• To do
Please restate each entry that appears below word for word, without its pictures.

Saved entries:
____
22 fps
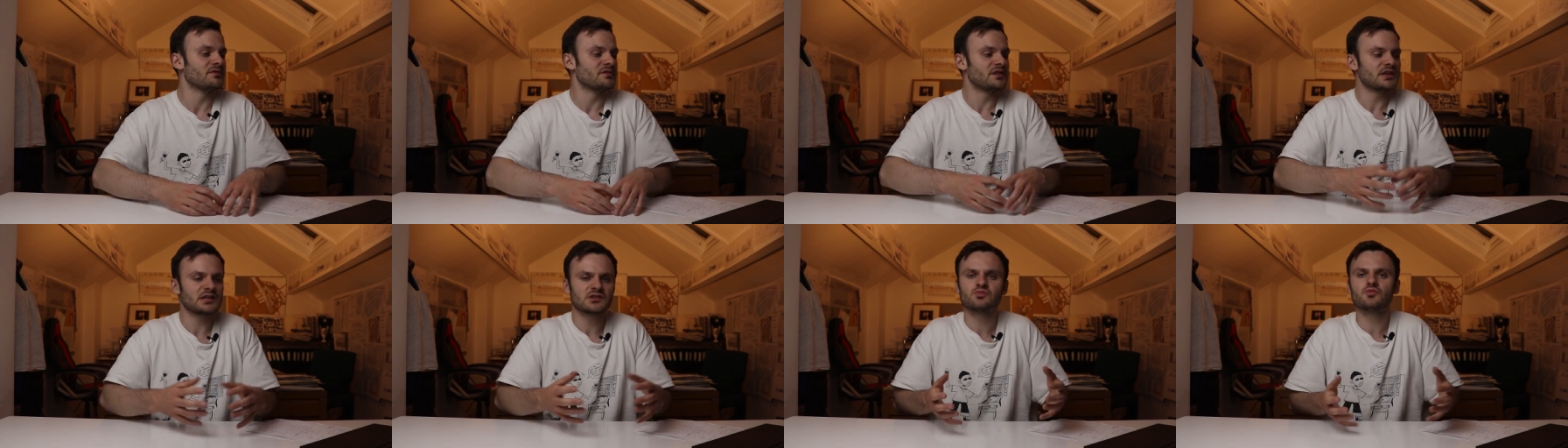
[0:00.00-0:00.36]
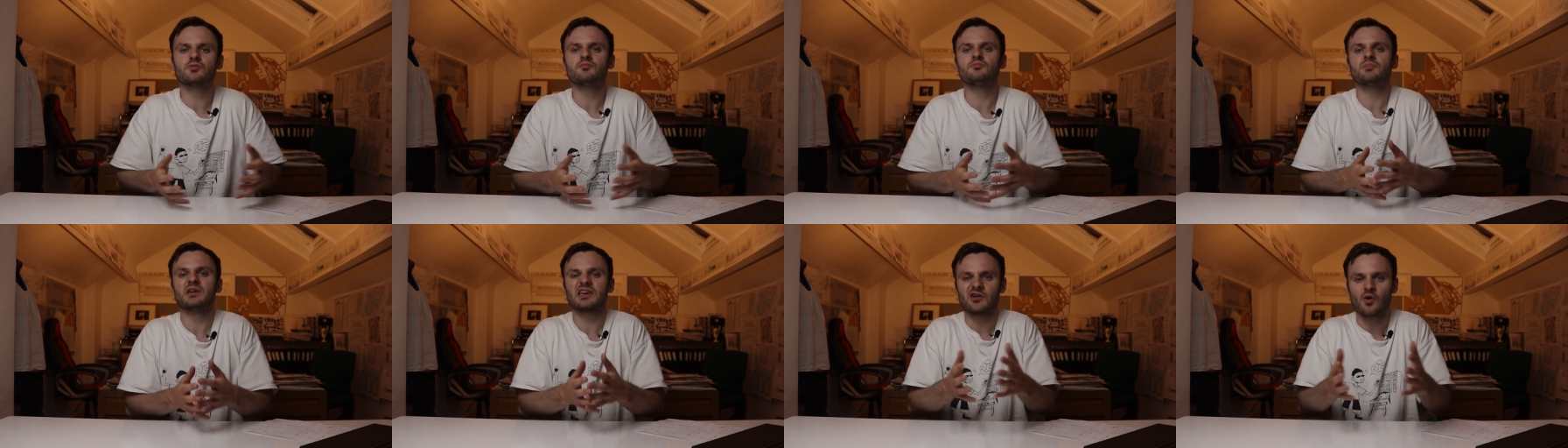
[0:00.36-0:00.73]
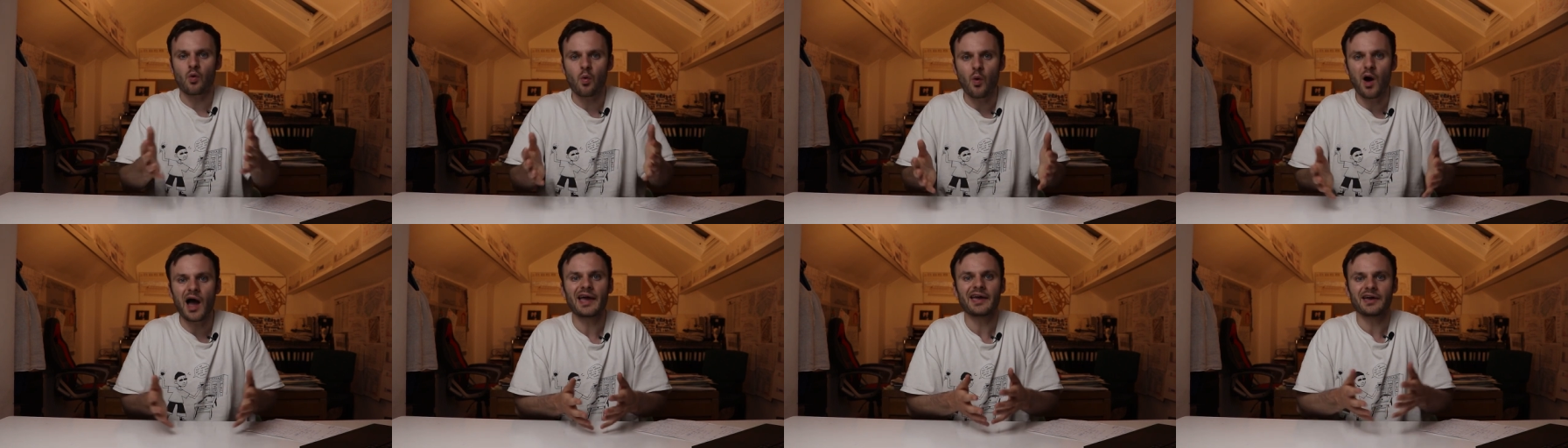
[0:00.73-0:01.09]
this would be
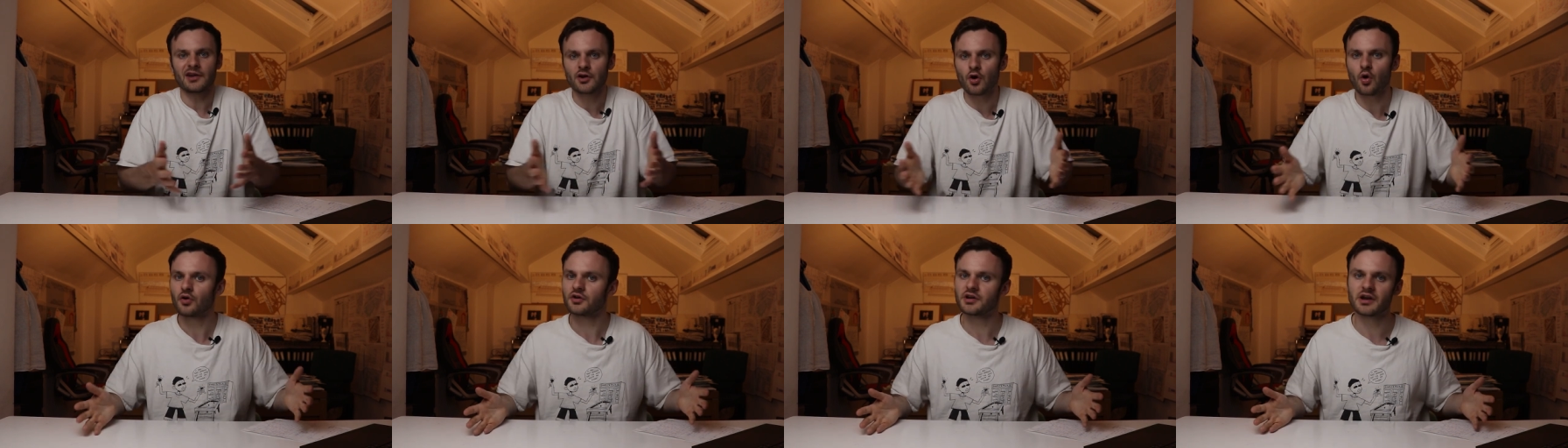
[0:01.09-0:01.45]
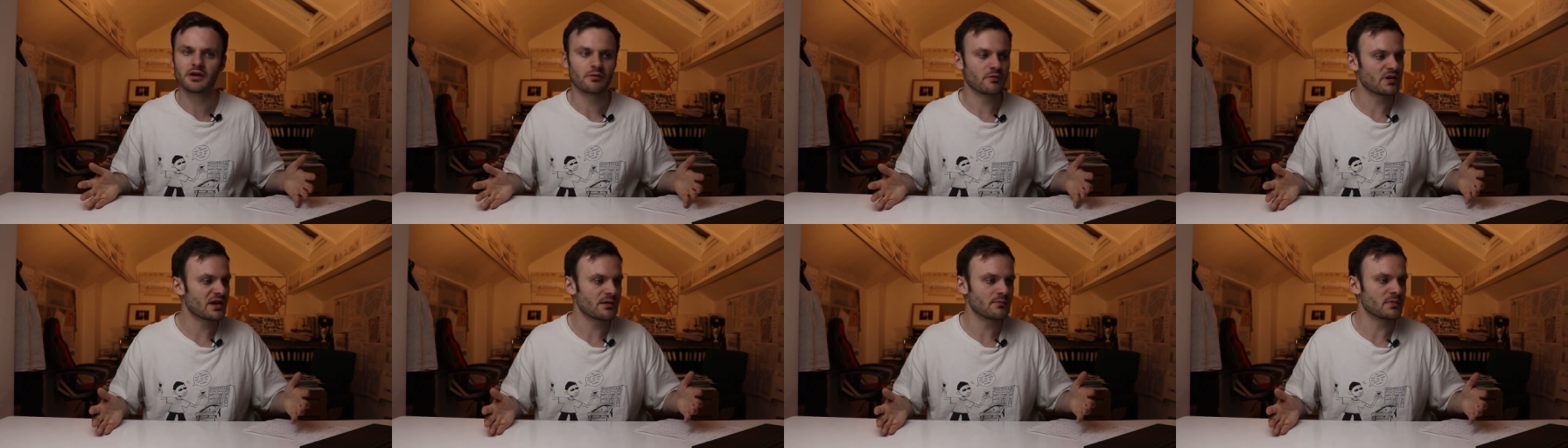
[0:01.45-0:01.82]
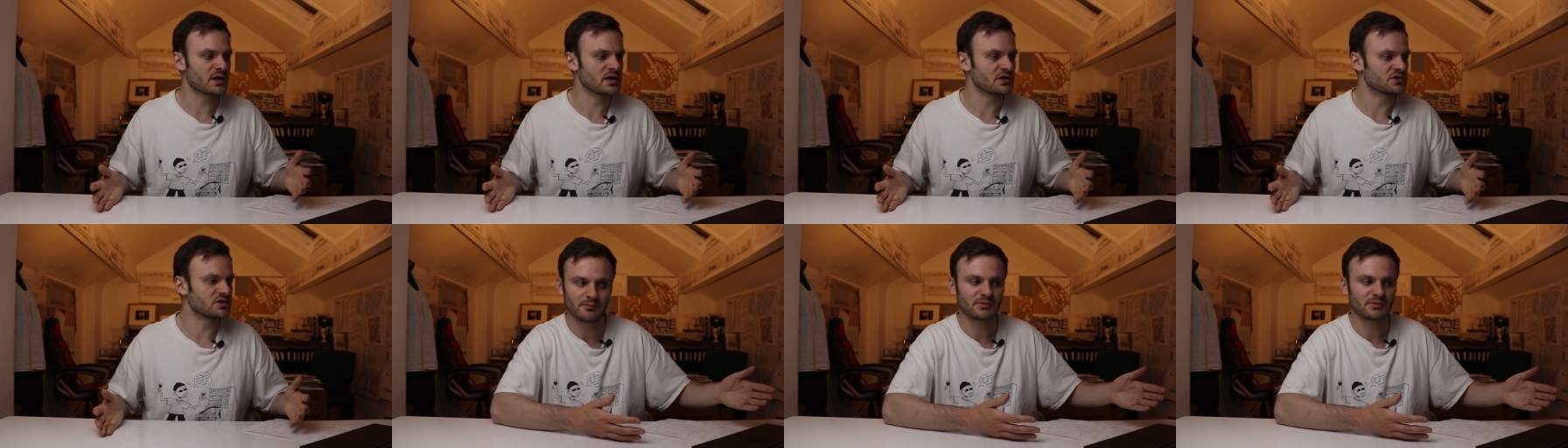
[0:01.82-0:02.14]
quite an ordinary image.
____
• Result below
22 fps
[0:00.00-0:00.36]
[0:00.36-0:00.73]
[0:00.73-0:01.09]
this would be
[0:01.09-0:01.45]
[0:01.45-0:01.82]
[0:01.82-0:02.14]
quite an ordinary image.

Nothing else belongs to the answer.